Almeida (2015) destaca que o adolescente experimenta uma lógica temporal baseada na atemporalidade por si, uma vez que passado, presente e futuro são atuais e ativos. Cita Arias (1998) ao mencionar que “a concepção da temporalidade” e o “limite temporal” do adolescente, da escola e dos pais estão situados em um contexto social determinado no tempo, pois “a adolescência como etapa, processo ou passagem define-se também em função de uma variável temporal que a perpassa, porque toda adolescência implica um encontro do estado mental do adolescente com a própria temporalidade” (p. 144).

“Porque se eu não tivesse[reprovado], eu já estaria na faculdade.” (Entrevistado 09)

Zago (2003) atesta que para muitos estudantes, a escolaridade não segue um curso esperado (entrada, permanência e finalização de um ciclo escolar), mas se define no tempo do “possível”. E claro, aqui não se está referindo às incertezas que fazem parte da existência humana e dos imprevistos que podem atravessar o percurso de qualquer um, mas sim das infindáveis variáveis que influenciam no andamento da vida escolar de um aluno (a forma como as aulas e as avaliações são realizadas, a organização escolar, questões sociais, vivências pessoais e familiares, por exemplo) e que não necessariamente deveriam ser assim determinantes.

Um outro aspecto que faz parte do imaginário social referente à reprovação refere-se ao fato da reprovação ter por “objetivo” que o aluno aprenda mais, ou seja, que a reprovação é uma medida usada pelas escolas para garantir uma melhor aprendizagem, sendo esta uma justificativa bastante utilizada pelos que defendem a reprovação como “recurso pedagógico”.

O Entrevistado 03 lança mão dessa ideia ao mencionar que “o conhecimento adquirido no ano que eu tecnicamente passei por ele, só foi reaproveitado, foi melhor esclarecido”, justificando que o ano em que foi reprovado não foi “perdido” em termos de conhecimento, mas sim por ter perdido o convívio com determinados colegas.
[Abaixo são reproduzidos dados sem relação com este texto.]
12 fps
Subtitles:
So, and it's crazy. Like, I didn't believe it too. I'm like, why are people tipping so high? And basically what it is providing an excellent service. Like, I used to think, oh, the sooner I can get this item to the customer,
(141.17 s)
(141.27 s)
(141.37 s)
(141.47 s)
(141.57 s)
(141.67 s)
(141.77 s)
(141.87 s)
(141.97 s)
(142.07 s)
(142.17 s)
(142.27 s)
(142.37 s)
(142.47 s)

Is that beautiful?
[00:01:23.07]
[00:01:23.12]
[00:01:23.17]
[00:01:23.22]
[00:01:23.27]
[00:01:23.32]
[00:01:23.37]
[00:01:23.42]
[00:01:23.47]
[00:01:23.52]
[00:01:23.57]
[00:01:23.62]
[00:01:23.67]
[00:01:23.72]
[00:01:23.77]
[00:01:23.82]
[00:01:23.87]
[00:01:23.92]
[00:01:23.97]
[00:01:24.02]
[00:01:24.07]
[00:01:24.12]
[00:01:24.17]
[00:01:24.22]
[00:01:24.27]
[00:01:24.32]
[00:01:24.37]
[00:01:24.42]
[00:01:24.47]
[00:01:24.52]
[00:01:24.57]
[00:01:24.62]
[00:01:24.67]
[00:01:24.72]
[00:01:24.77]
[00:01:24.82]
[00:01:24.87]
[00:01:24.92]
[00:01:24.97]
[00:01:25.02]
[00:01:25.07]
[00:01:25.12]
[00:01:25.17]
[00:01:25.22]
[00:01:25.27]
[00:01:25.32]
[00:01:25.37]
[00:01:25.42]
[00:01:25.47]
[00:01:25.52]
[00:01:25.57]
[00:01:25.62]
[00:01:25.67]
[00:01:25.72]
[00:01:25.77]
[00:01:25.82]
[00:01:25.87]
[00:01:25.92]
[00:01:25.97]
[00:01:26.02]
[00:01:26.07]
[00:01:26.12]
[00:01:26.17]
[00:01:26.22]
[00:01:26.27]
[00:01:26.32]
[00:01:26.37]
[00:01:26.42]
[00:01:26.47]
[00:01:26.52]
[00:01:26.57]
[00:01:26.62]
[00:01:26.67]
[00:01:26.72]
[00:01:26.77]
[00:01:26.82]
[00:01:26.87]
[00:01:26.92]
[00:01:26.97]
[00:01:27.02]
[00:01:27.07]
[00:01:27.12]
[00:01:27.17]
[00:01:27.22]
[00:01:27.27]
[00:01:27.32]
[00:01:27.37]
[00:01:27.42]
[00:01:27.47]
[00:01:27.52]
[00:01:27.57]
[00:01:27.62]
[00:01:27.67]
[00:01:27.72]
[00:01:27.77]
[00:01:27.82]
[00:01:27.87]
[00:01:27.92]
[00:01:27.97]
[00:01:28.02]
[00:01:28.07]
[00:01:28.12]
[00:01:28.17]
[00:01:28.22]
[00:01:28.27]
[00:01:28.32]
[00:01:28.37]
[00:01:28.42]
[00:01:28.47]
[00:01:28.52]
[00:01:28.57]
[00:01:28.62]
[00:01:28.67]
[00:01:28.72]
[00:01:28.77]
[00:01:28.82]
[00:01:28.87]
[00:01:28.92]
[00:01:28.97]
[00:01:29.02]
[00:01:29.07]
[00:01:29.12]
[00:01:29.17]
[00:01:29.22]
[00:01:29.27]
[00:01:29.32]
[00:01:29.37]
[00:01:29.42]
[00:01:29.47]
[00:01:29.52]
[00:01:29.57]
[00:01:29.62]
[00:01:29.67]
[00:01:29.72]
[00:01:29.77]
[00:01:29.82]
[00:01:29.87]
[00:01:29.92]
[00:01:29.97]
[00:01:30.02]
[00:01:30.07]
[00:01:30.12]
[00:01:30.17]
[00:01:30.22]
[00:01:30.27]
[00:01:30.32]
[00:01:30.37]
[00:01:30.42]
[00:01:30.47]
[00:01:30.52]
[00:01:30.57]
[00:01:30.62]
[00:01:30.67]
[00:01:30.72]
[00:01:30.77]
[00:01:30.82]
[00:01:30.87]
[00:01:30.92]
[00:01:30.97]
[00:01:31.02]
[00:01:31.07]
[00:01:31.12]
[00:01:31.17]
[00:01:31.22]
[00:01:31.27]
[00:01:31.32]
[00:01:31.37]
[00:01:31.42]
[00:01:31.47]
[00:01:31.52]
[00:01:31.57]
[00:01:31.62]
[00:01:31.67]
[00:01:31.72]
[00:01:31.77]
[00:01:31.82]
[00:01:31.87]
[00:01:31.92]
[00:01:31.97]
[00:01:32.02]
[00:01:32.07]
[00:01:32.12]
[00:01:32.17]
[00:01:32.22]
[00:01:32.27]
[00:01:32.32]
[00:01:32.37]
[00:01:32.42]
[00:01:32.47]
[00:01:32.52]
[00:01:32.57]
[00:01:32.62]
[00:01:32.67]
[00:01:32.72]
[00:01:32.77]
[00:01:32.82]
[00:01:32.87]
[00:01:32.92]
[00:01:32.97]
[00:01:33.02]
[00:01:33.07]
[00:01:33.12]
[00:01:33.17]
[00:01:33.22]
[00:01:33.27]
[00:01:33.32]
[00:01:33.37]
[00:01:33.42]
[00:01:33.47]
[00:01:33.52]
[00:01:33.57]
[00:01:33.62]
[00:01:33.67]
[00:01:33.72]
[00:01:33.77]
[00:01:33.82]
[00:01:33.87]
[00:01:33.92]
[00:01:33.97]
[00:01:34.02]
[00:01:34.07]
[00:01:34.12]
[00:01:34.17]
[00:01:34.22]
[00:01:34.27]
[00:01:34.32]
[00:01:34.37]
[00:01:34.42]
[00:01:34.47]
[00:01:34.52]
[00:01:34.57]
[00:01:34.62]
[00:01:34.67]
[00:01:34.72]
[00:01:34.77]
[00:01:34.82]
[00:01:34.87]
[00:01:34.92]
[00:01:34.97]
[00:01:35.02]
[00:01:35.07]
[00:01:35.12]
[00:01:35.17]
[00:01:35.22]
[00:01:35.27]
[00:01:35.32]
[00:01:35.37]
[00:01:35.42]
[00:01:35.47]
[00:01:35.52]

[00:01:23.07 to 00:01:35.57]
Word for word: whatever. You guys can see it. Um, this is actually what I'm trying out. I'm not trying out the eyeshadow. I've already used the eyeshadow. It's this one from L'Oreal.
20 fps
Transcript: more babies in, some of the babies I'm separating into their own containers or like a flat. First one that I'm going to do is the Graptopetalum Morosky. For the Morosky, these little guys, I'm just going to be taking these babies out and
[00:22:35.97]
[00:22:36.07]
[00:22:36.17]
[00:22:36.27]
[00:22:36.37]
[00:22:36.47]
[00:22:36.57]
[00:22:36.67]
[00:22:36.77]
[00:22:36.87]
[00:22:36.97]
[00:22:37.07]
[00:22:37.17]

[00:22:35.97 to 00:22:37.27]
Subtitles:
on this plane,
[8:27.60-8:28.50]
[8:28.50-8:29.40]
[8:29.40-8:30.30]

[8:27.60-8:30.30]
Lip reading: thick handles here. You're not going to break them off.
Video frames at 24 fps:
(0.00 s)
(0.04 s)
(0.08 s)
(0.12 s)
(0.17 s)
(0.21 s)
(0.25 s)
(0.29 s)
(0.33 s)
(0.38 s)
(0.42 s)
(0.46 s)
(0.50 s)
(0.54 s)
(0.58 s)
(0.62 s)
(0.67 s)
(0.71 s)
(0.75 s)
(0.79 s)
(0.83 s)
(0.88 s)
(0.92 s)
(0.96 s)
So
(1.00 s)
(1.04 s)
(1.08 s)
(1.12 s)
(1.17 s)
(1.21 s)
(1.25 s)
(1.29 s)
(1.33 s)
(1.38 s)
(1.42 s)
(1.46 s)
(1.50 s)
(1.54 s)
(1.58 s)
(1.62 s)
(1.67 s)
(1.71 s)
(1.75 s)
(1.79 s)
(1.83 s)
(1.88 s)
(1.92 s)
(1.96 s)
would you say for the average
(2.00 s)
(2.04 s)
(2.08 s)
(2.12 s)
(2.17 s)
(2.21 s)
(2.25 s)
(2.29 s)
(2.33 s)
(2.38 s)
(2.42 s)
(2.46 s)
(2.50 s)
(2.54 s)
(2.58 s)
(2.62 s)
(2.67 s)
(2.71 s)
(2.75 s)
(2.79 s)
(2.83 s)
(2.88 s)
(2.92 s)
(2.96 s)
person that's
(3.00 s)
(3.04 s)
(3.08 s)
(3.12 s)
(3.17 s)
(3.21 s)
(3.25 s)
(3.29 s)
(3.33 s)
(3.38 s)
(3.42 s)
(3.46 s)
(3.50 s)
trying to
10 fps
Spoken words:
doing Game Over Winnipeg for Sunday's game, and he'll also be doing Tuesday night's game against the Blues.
Ou seja, mesmo se baseando na ideia de que pode ter aprendido mais por ter repetido o ano letivo, isto não foi suficiente para sufocar o sentimento de atraso em relação aos demais.

“Assim, tecnicamente eu acho que é um ano perdido. [...]Tipo, não na questão de conhecimento, porque o conhecimento adquirido no ano que eu tecnicamente passei por ele, só foi reaproveitado, foi melhor esclarecido. Mas em relação as demais pessoas que eu convivia antes de vir para cá, acho que foi uma perda. Eu me sinto como se estivesse atrasado.” (Entrevistado 03)

O Entrevistado 10 também faz menção ao atraso em relação aos colegas e isso parece fazer muito sentido principalmente quando se destaca que os entrevistados são alunos do Ensino Médio, ou seja, adolescentes vivendo o auge da sua necessidade de identificação com os pares e onde os grupos são fundamentais para que vivenciem o sentimento de pertença. Os sonhos e planos deles devem ter sido construídos incluindo os colegas de turma que serão, agora, distanciados por conta da reprovação. Pensando sob essa ótica, fica um pouco mais compreensível o sentimento de atraso em relação aos demais que seguem o curso esperado dos anos letivos.

“O ruim é porque você se atrasa, né? Assim, eu tinha muitos colegas, pessoas boas do meu lado...passaram mais na frente. Outras já foram embora e tudo.” (Entrevistado 10)

É tanto que, mesmo em situações em que a reprovação não é vista como uma experiência necessariamente ruim, a perspectiva do atraso faz-se presente.

“Teve [impactos] porque as vezes, por causa do meio, quando todo mundo fala que nunca perdeu, que nunca foi reprovado. Eu também nunca tinha reprovado antes. Minhas colegas dizem isso e eu fico com aquela ...” ah.... me atrasei em relação a eles”. Não foi ruim, mas estou atrasada.” (Entrevistado 05)

Nesse contexto de sentir-se em atraso, em desvantagem em relação aos seus pares há uma gama de sentimentos sendo vivenciados e que merecem profunda consideração.